At the Students’ Council meeting on June 20, council received a presentation on the proposed Academic Materials Program (AMP). Council also welcomed new engineering councillor, Aamir Mohamed, leaving only six vacant councillor seats.
“The primary goal of this program is to increase equity among students,” bookstore manager says
AMP, which is currently undergoing consultation, aims to address textbook costs for students. Adam Medaglia, manager and vice-president (facilities and operations) of the University of Alberta Bookstore, made the plan.
AMP would allow undergraduate students to digitally access materials on their first day of class for “one low fee,” Medaglia said. The fee would serve in “combatting inequity,” as it would be the same for all students regardless of their field of study, the format of materials, or financial aid status.
“The primary goal of this program is to increase equity among students by eliminating course material issues. Costs are predictable and equal for all undergraduate students,” Medaglia said. He added that students would have the option to opt-out of the program.
Medaglia emphasized that the program would lower costs, as all undergraduate students would be charged a flat fee for access to materials. By pooling all undergraduate student bodies together, he said that price negotiations with publishers would result in lesser costs. As of now, there is no confirmed pricing model.
“While we may not have been able to determine the pricing model, undergraduates [would] pay one low fee per semester,” Medaglia said. Based on universities in the United States that follow a similar program, “it all averages between $200-300 US per semester.” In Canadian dollars, that averages from $260-400 per semester.
He added that a flat fee per credit hour is an option as well. As an example, he added that a three hour class would equal three credit hours.
Medaglia said that the program would “remove any confusion and stress.” The program would be integrated into eClass, which required materials would be available through. Additionally, he said that course materials would be charged directly to a students’ account, and would subsequently be covered by any upcoming students’ aid.
Councillors ask further questions about AMP and existing efforts
Councillors were then able to ask Medaglia about AMP. Arts councillor Nathan Thiessen asked about the implementation timeline of the program.
“In a perfect world with good consultation and some agreements, fall 2024 would be the best time to get started,” Medaglia replied. “Right now, I don’t necessarily have a hard deadline.”
Science councillor Megan Garbutt asked if Medaglia has looked into how AMP may affect existing textbook affordability efforts such as used textbook sales, recycling programs, and the Zero Textbook Cost (ZTC) program.
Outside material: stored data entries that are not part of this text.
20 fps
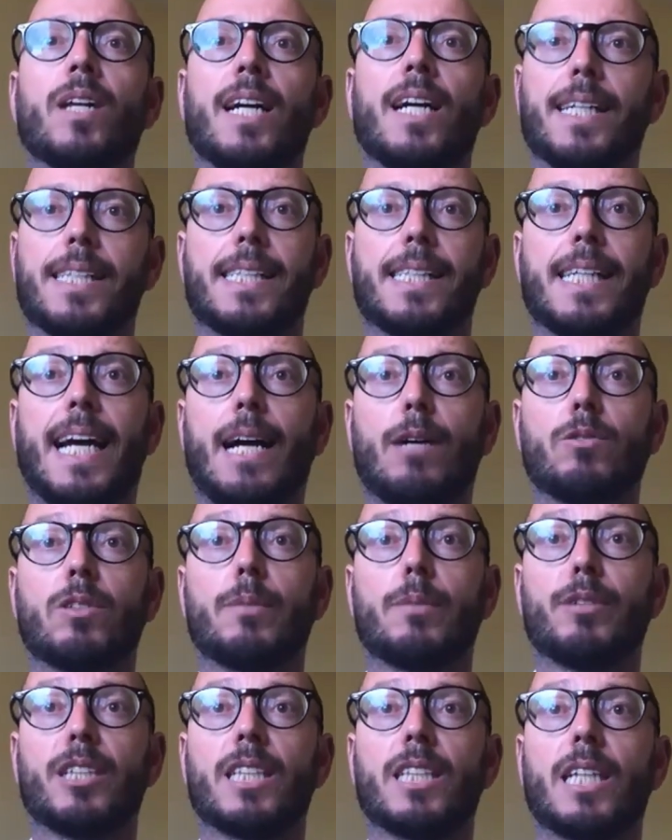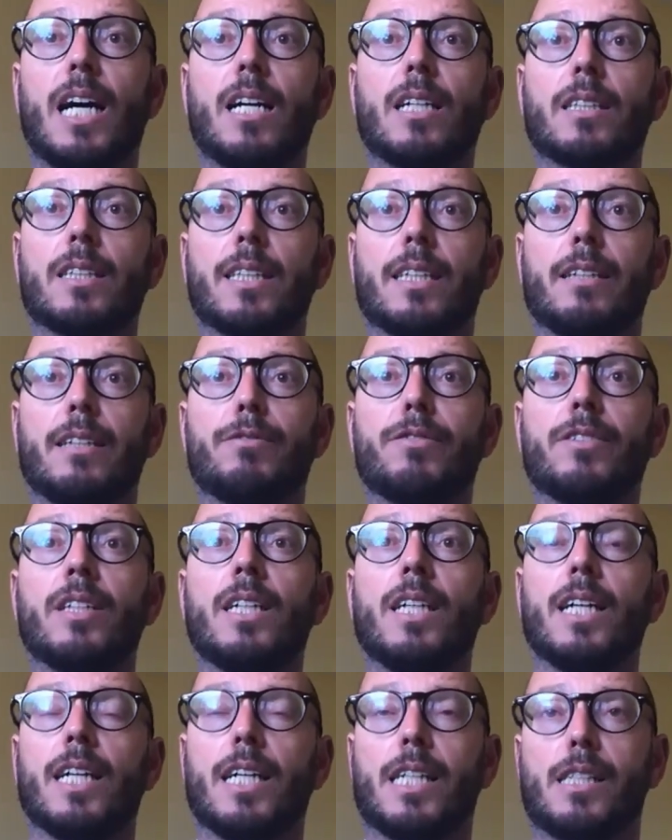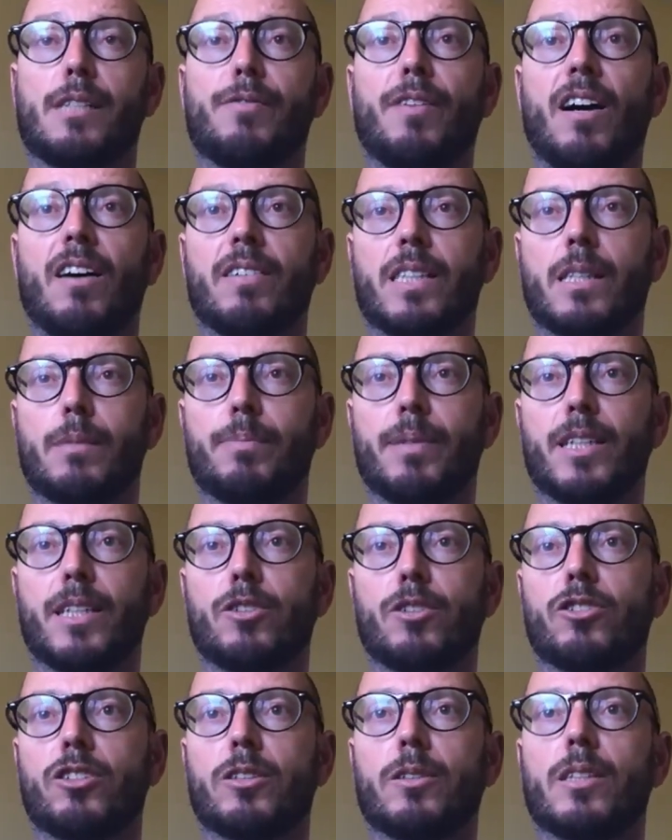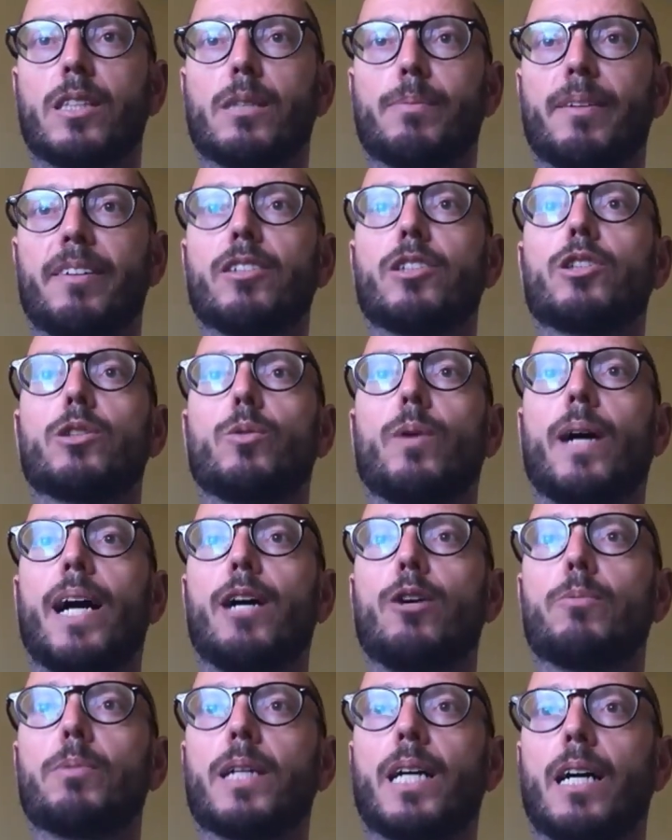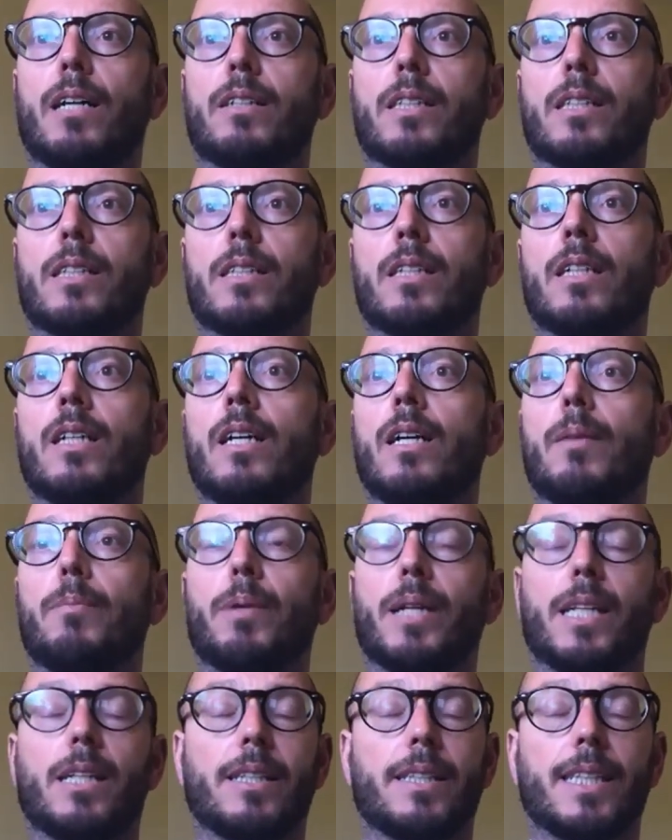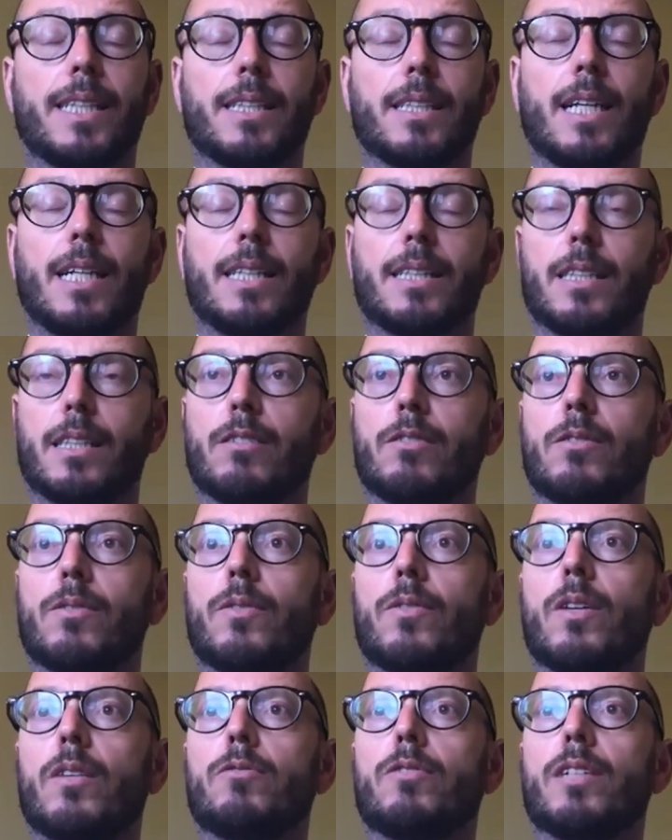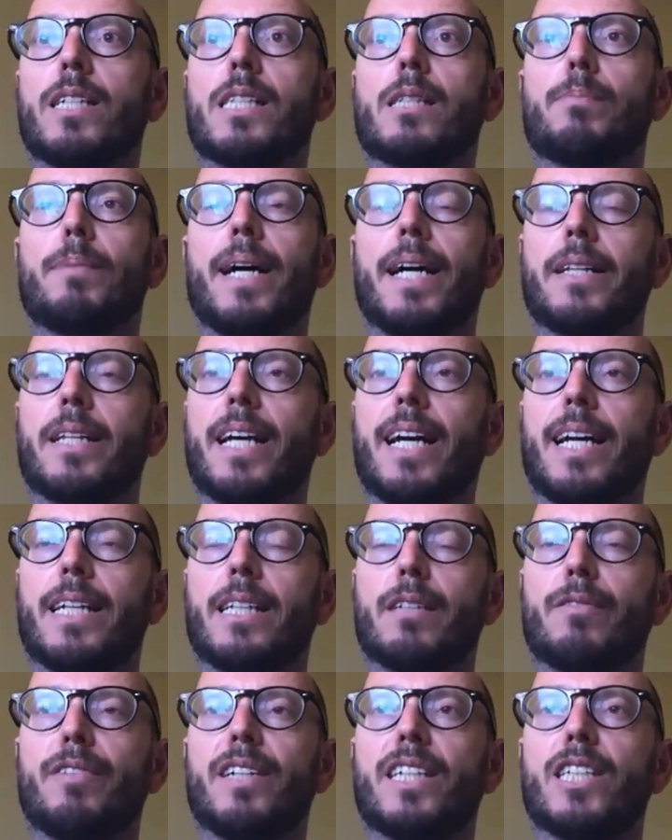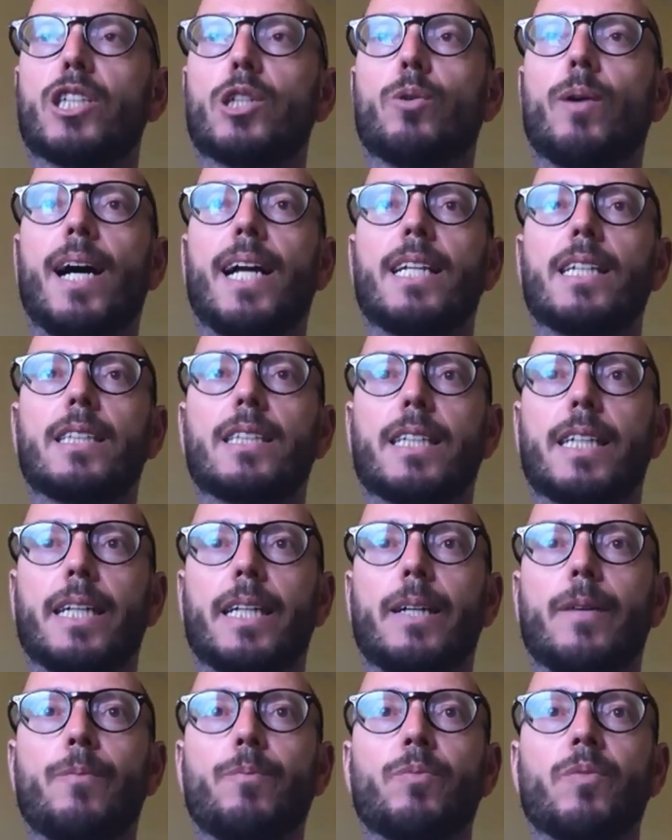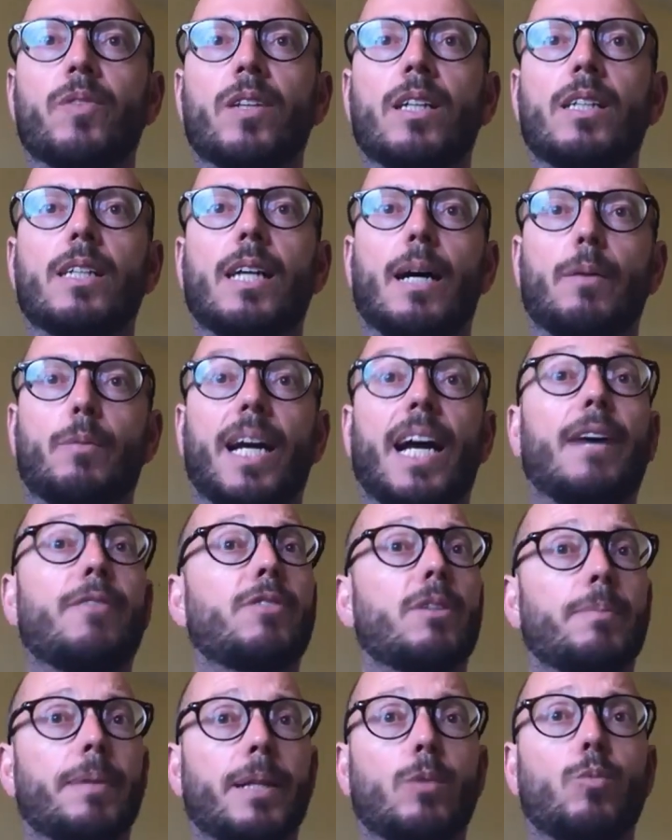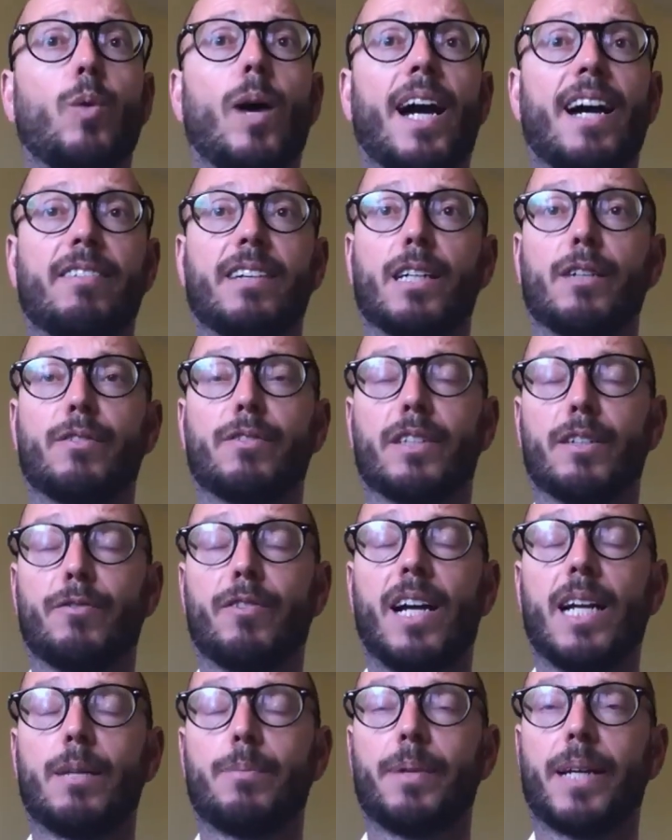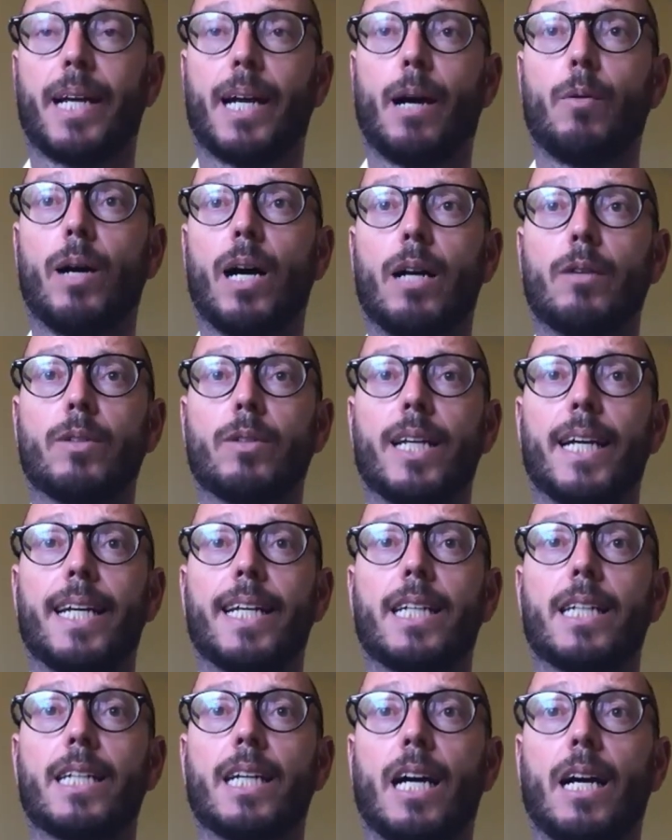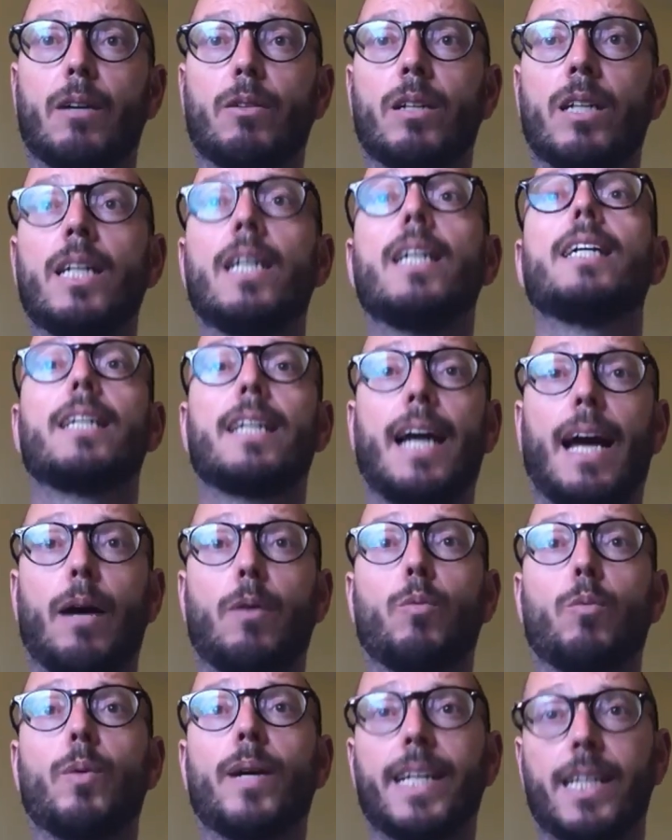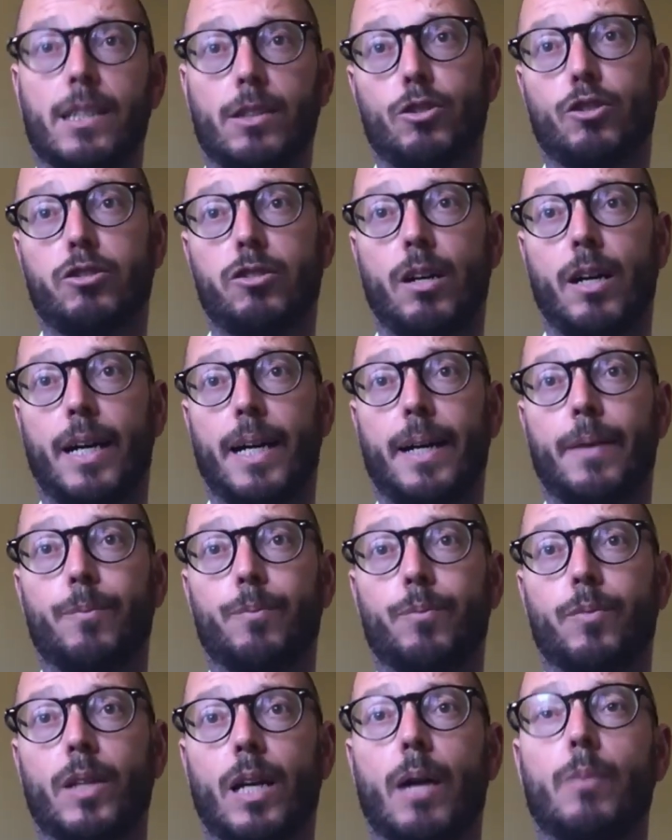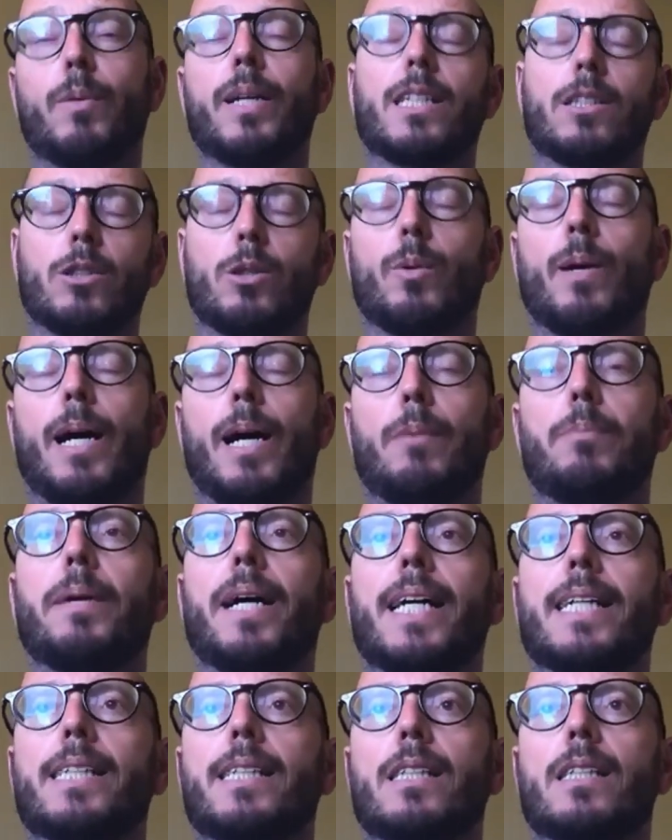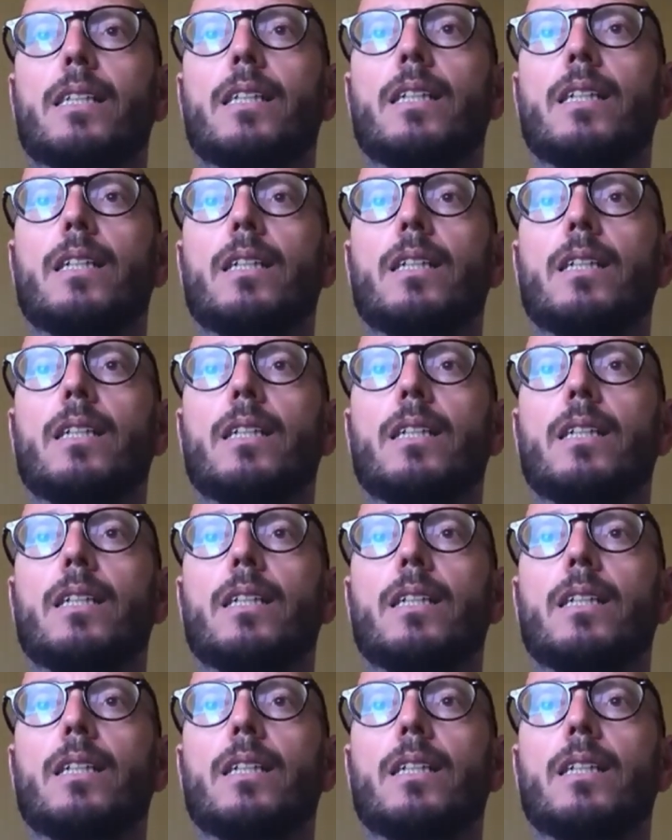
is counterproductive as far as spiritual help goes, because it doesn't respect their individuality. And we have to be wary of developing our own ego. Yet we can try and we can do our best,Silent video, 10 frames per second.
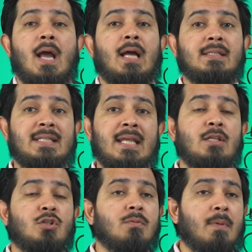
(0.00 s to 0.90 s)
I'd say
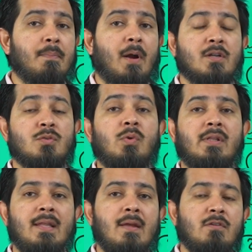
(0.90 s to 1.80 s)
this to my buyers, we'll
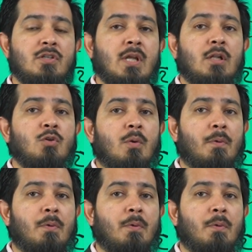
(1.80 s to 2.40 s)
never sell you a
Medaglia replied that AMP is a new affordable textbook option, and that “used textbooks in Canada aren’t really a thing.”
“There’s really only one used textbook company and it’s in the states. The problem in Canada is shipping,” Medaglia said. He added that due to shipping expenses, used textbooks “were never good business.”
Additionally, he said that ZTC is “not truthfully zero,” because when the library buys a physical textbook or digital rights, the university pays for it.
“I’m not saying that because I’m the bookstore [manager]. I’m saying that because we also have to remember that there is a cost to ZTC. You just don’t see it as a student on your bill.”
Nursing councillor Precious Majekodumni asked if students would still have the option of buying physical copies.
Medaglia replied that it depends on the book vendors. If there are no physical options, students “would have to opt-out and find those course materials on their own.”
AMP will continue consultation with campus stakeholders, as well as student representative associations and specific faculty associations.